Il grande ricordo che ho di questo film è Gigi Proietti che recita in un irresistibile grammellot meridionale completamente senza senso. Se guardo la scena, mi scappa ancora da ridere. E poi Benigni, giovanissimo. Facemmo questa scena in cui cantava la canzone “Il Pillolo” a Sanremo e veniva freddato in stile western dalla protagonista, Pietra Montecorvino. Fu una delle tante parodie dei generi. Perché questo è un “film del film”. Una storia strampalata, con me in doppia veste di regista e attore. Ma dopo chiusi con il cinema. Preferii tornare alla musica e alla tv.
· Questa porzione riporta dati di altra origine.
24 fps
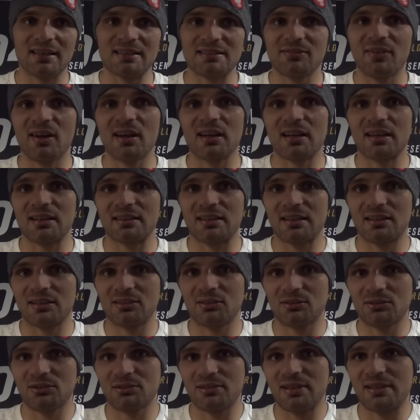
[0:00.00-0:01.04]
jest walka, tak?
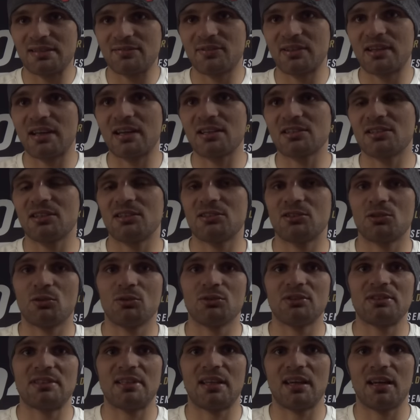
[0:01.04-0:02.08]
No, ja w każdej z
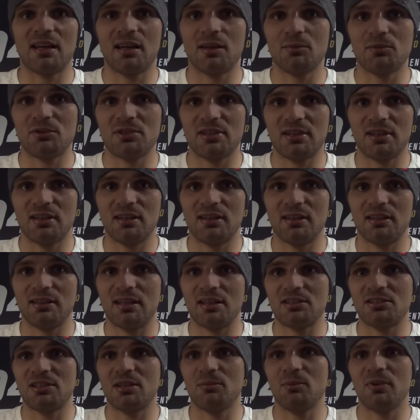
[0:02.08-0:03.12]
rund starałem się
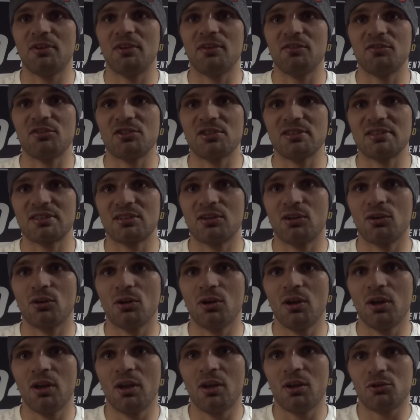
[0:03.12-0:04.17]
dać siebie wszystko,
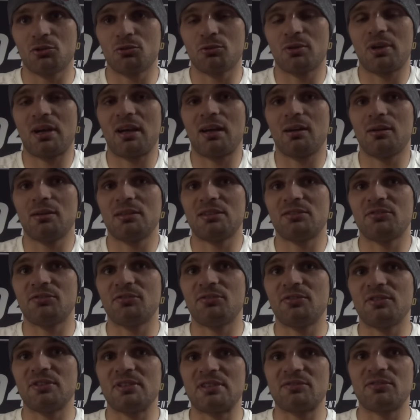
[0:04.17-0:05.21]
szukałem
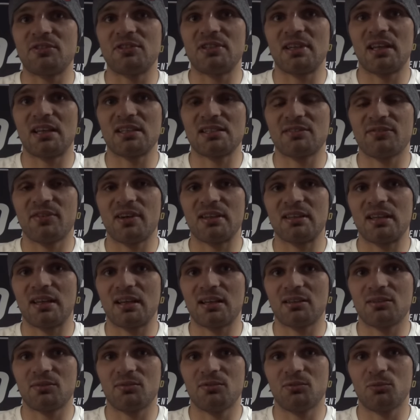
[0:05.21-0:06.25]
zwycięstwa, tak?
Quella di FF.SS. era la seconda esperienza dietro la macchina da presa per Arbore, che aveva esordito con il Pap'occhio. Tra i due film c'è una continuità, visto che il film si apre con Arbore e De Crescenzo che ammettono di essere senza idee dopo il primo film. Si rende "necessario" un miracolo di San Gennaro e così ai due, che hanno concepito la trama, piovono improvvisamente addosso dei fogli con la sceneggiatura del nuovo film di Fellini. Questa trama, in realtà inventata, diventa un pretesto per gag, personaggi e numeri comici vari, con protagonisti, nel ruolo di se stessi, volti come Costanzo, Carrà e Baudo. Arbore ricorda: "Non ci fu bisogno di fare casting. Benigni e tutti gli altri accettarono subito. Fu una grande ammucchiata di amici".

Non andò bene con Fellini, invece: "La visione privata con lui fu molto dolorosa per me. Rimase sconcertato, turbato: si aspettava un film osannante e invece era strampalato. Quando gli passò, dopo un mese tornammo di nuovo amici. Fu un’opera giovanile, ma in cui ebbi il coraggio di scherzare perfino sulla volgarità, che è una cosa che ho cercato sempre di evitare nella mia carriera".